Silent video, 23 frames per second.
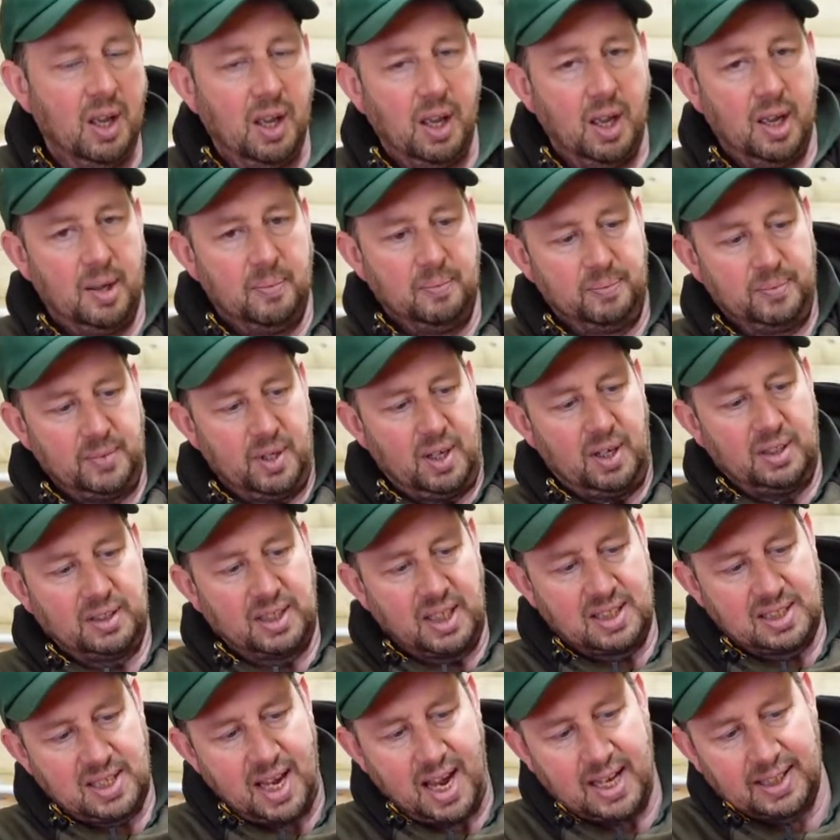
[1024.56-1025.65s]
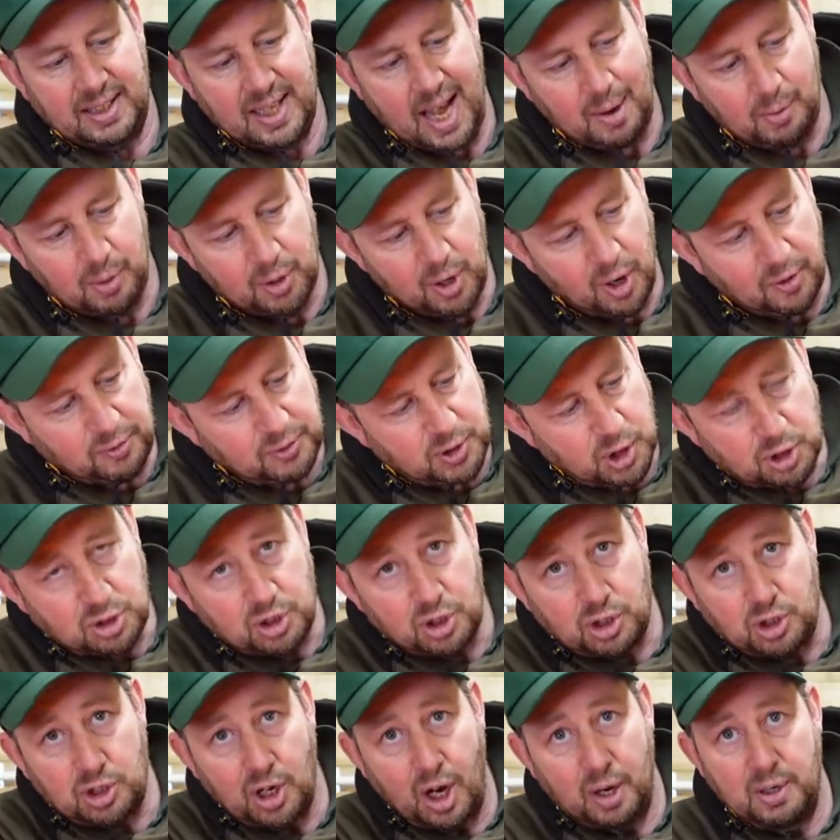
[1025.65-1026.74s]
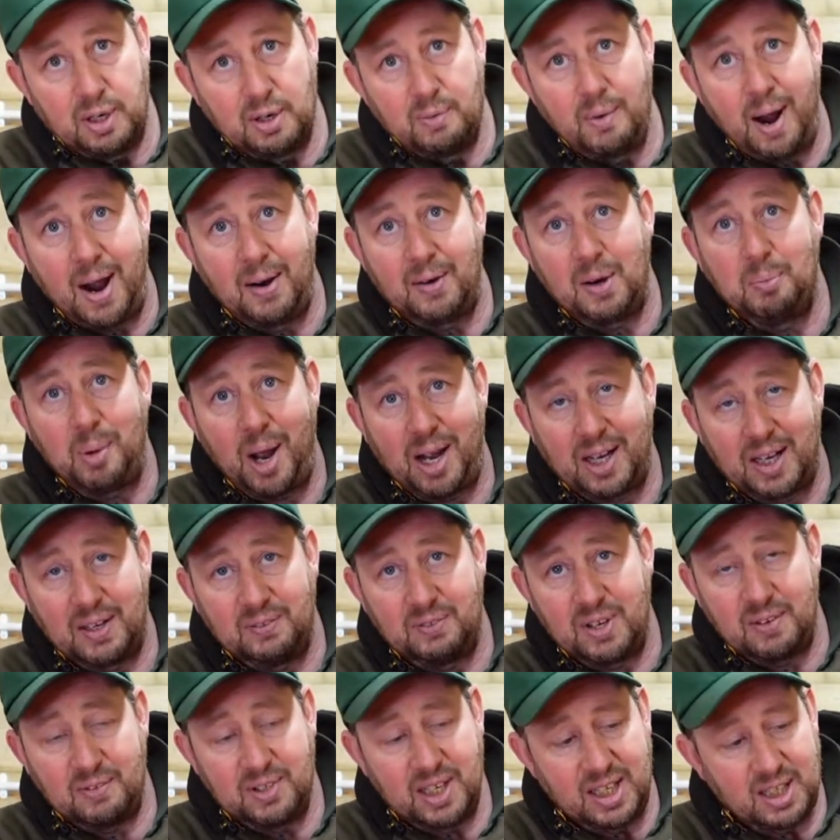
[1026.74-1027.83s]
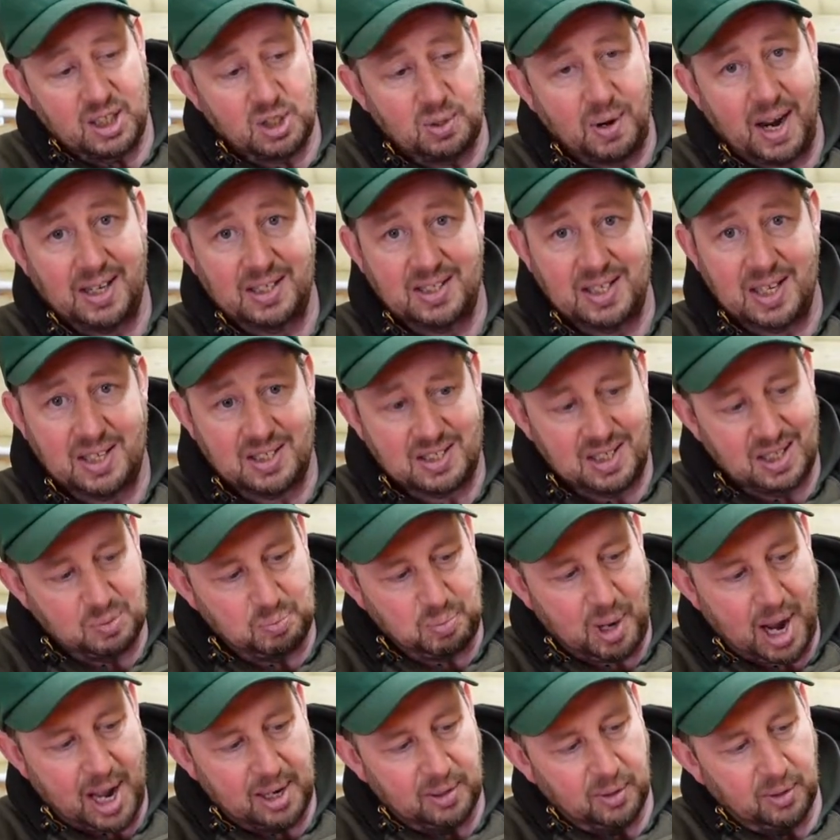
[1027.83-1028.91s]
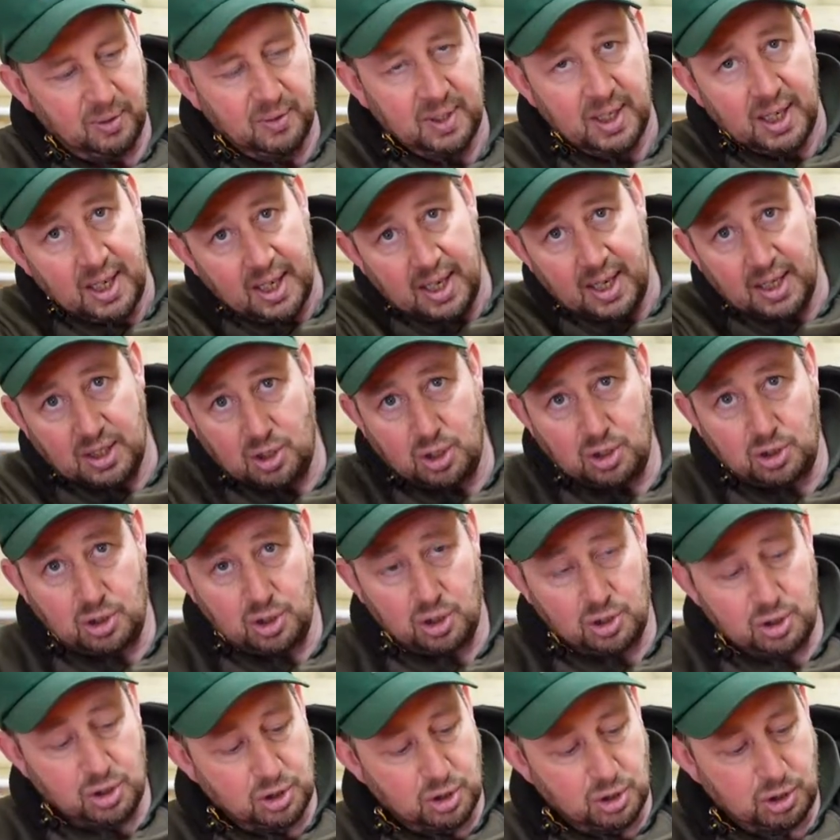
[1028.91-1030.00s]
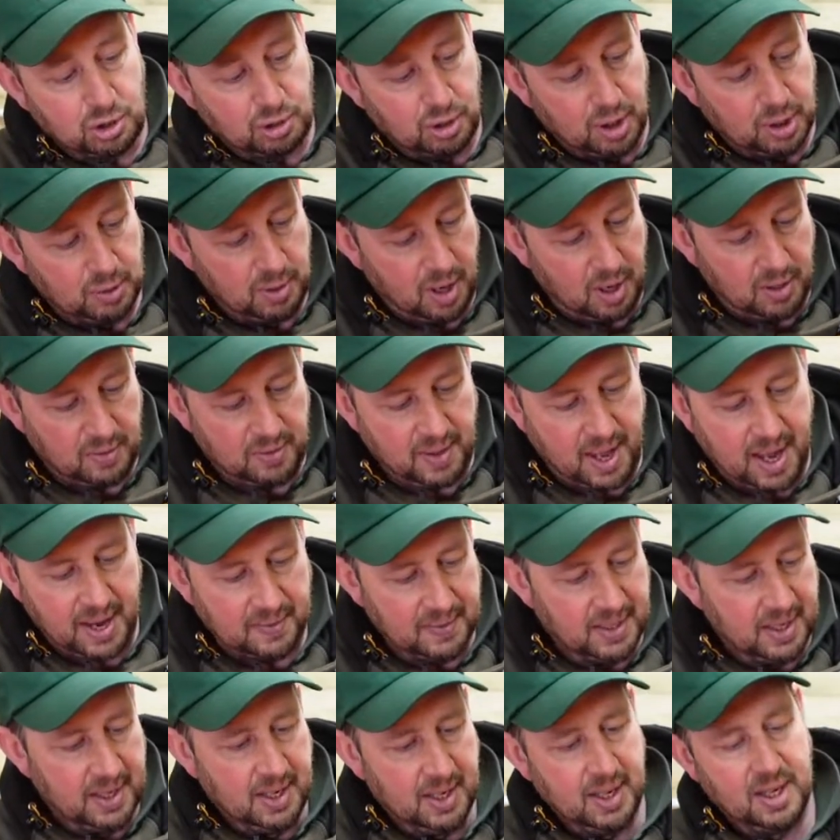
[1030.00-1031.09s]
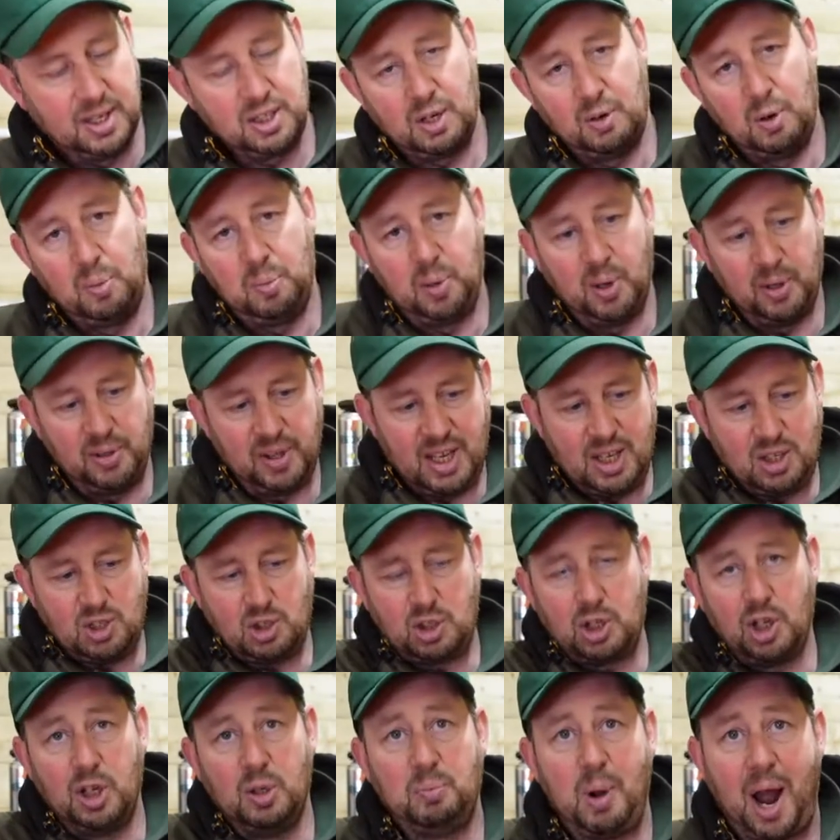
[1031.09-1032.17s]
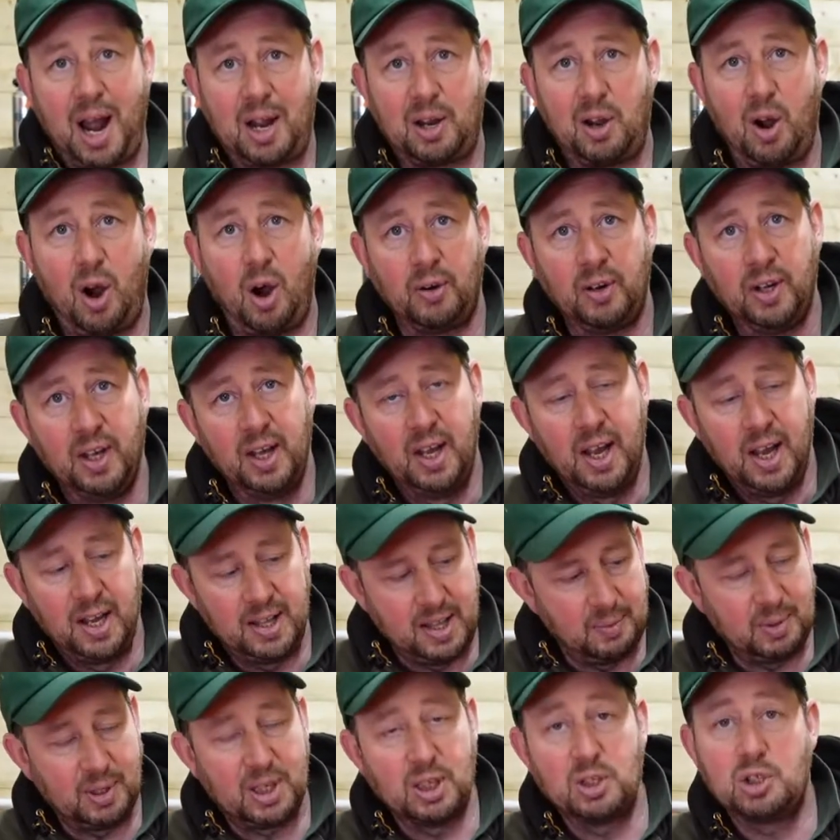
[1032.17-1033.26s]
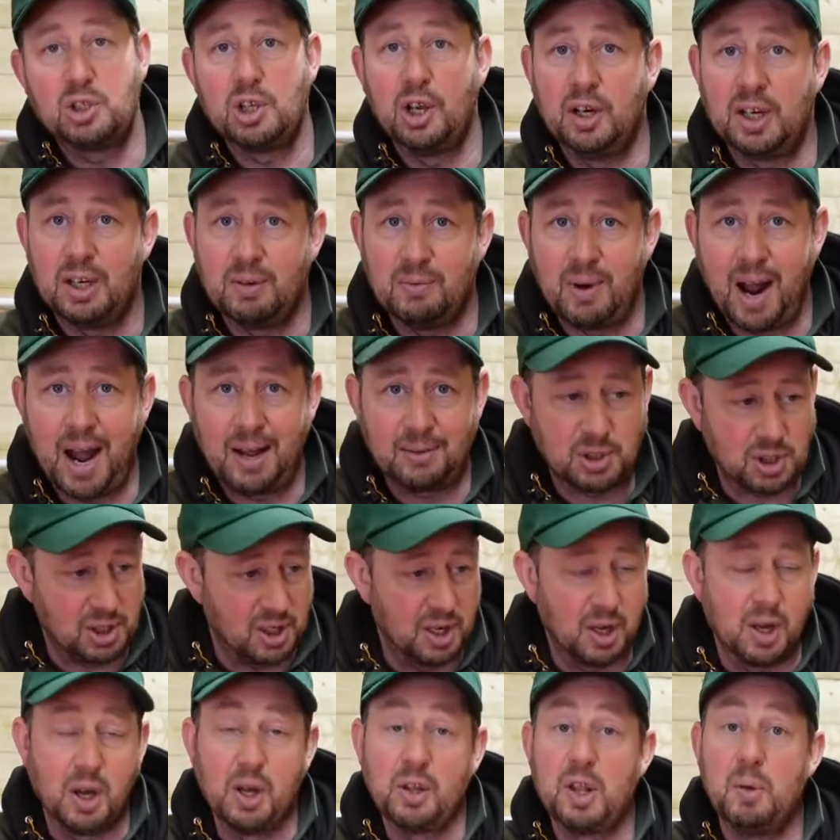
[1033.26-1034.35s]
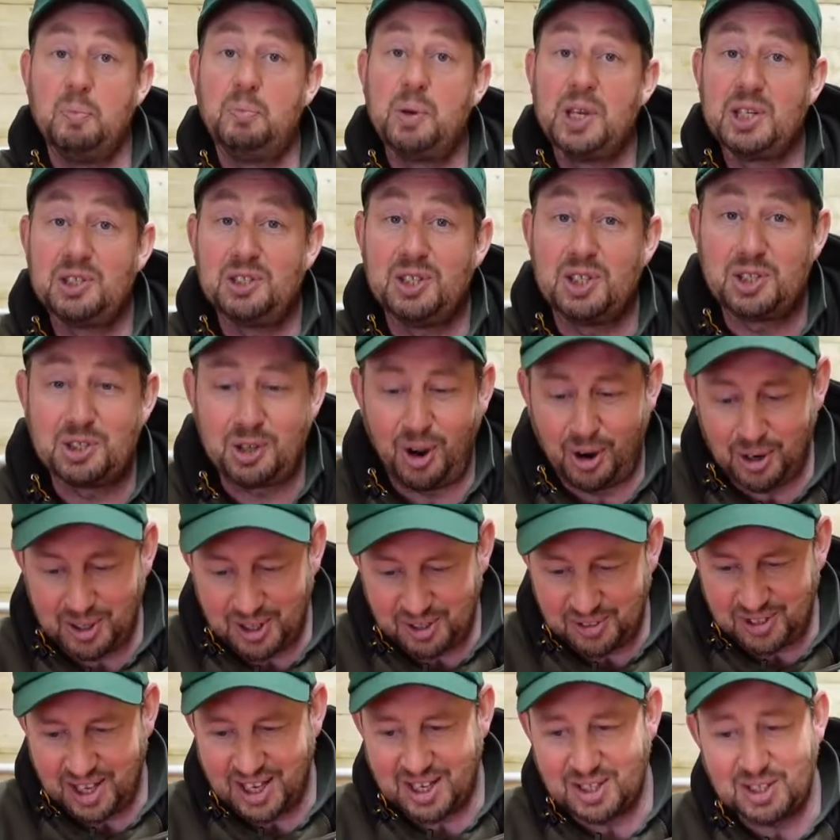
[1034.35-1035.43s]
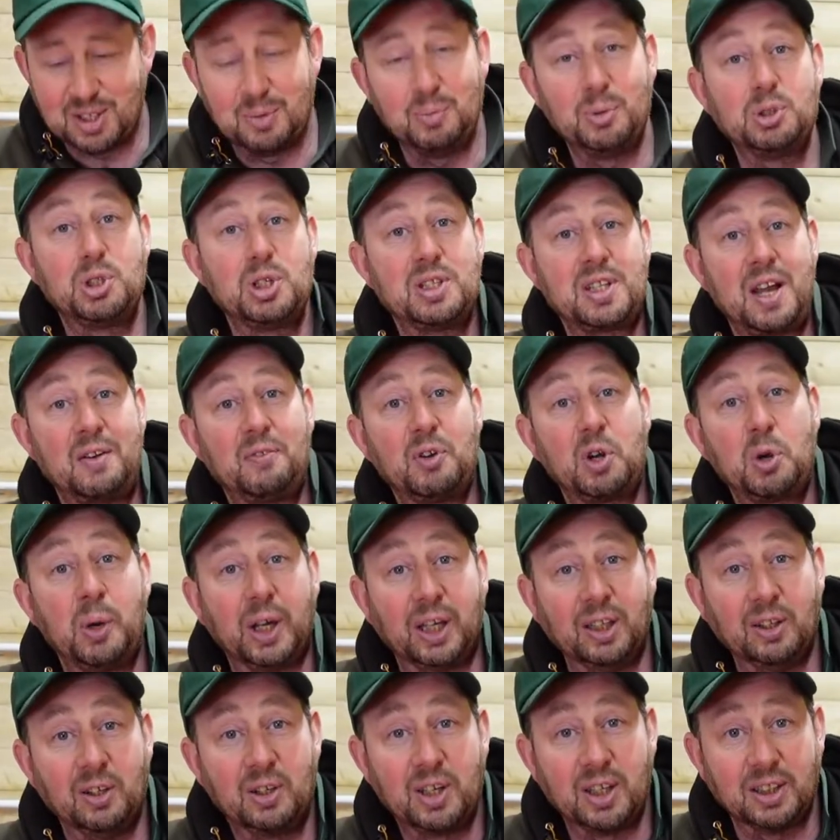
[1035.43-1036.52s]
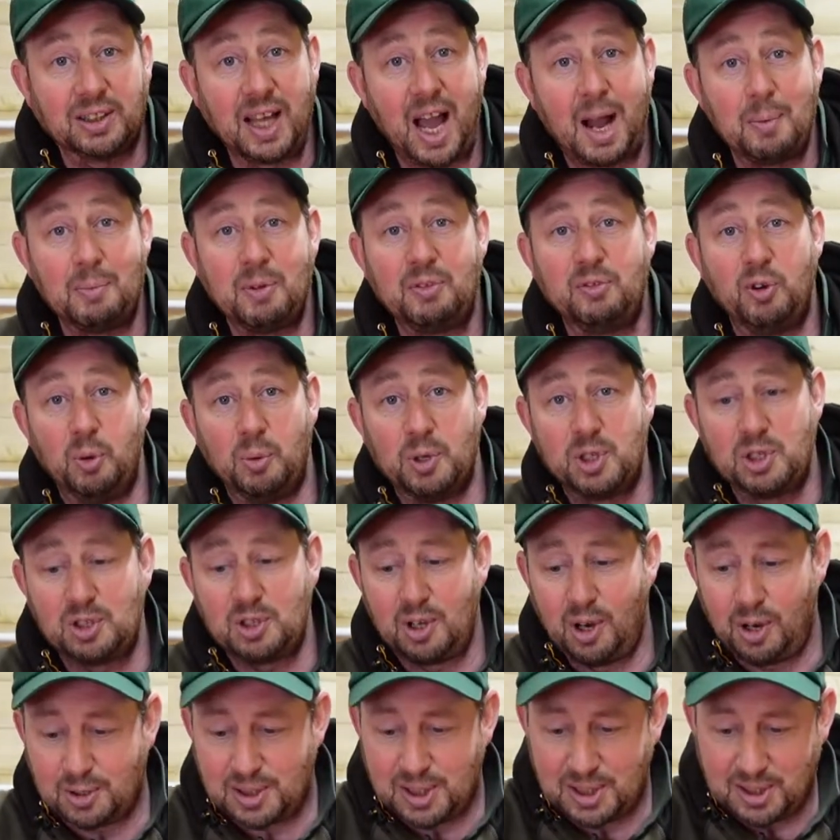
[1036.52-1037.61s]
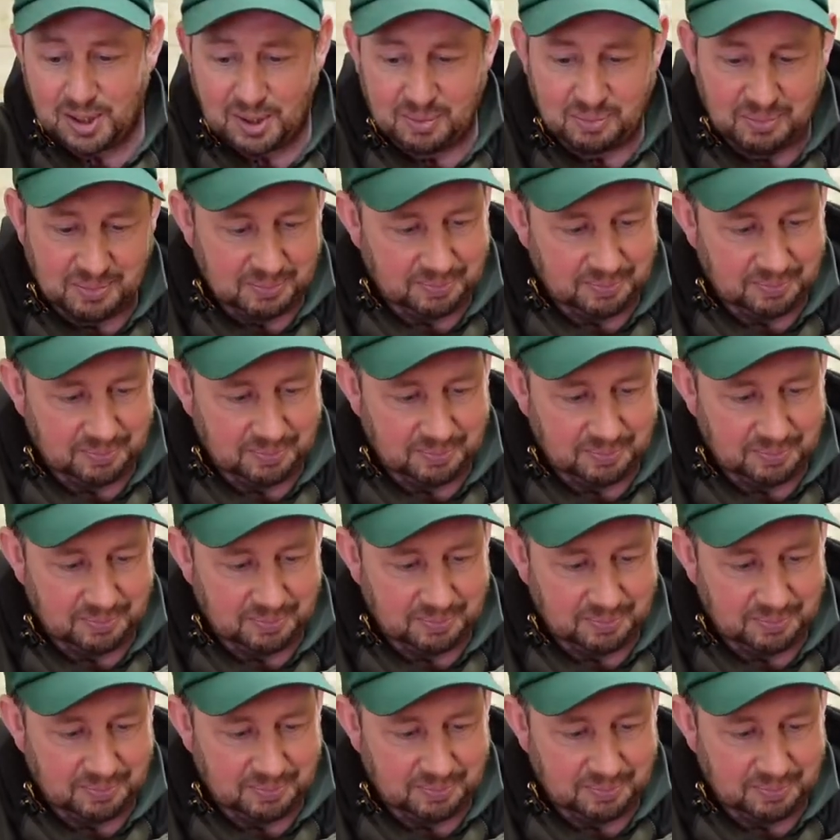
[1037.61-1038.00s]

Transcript: I did take that one off just to show you around the back. If you ever need to access this panel, it just does unscrew like that. So we'll put these two back on, and then we can turn it round to the business side of things, and we'll just have a quick look at that before we start it up.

### Assignment:
What is needed is a word-for-word restatement of the lines from the one holding "[1024.56-1025.65s]" to the final line of the data above, inclusive, without any pictures.

### Solution to this problem:
[1024.56-1025.65s]
[1025.65-1026.74s]
[1026.74-1027.83s]
[1027.83-1028.91s]
[1028.91-1030.00s]
[1030.00-1031.09s]
[1031.09-1032.17s]
[1032.17-1033.26s]
[1033.26-1034.35s]
[1034.35-1035.43s]
[1035.43-1036.52s]
[1036.52-1037.61s]
[1037.61-1038.00s]

Transcript: I did take that one off just to show you around the back. If you ever need to access this panel, it just does unscrew like that. So we'll put these two back on, and then we can turn it round to the business side of things, and we'll just have a quick look at that before we start it up.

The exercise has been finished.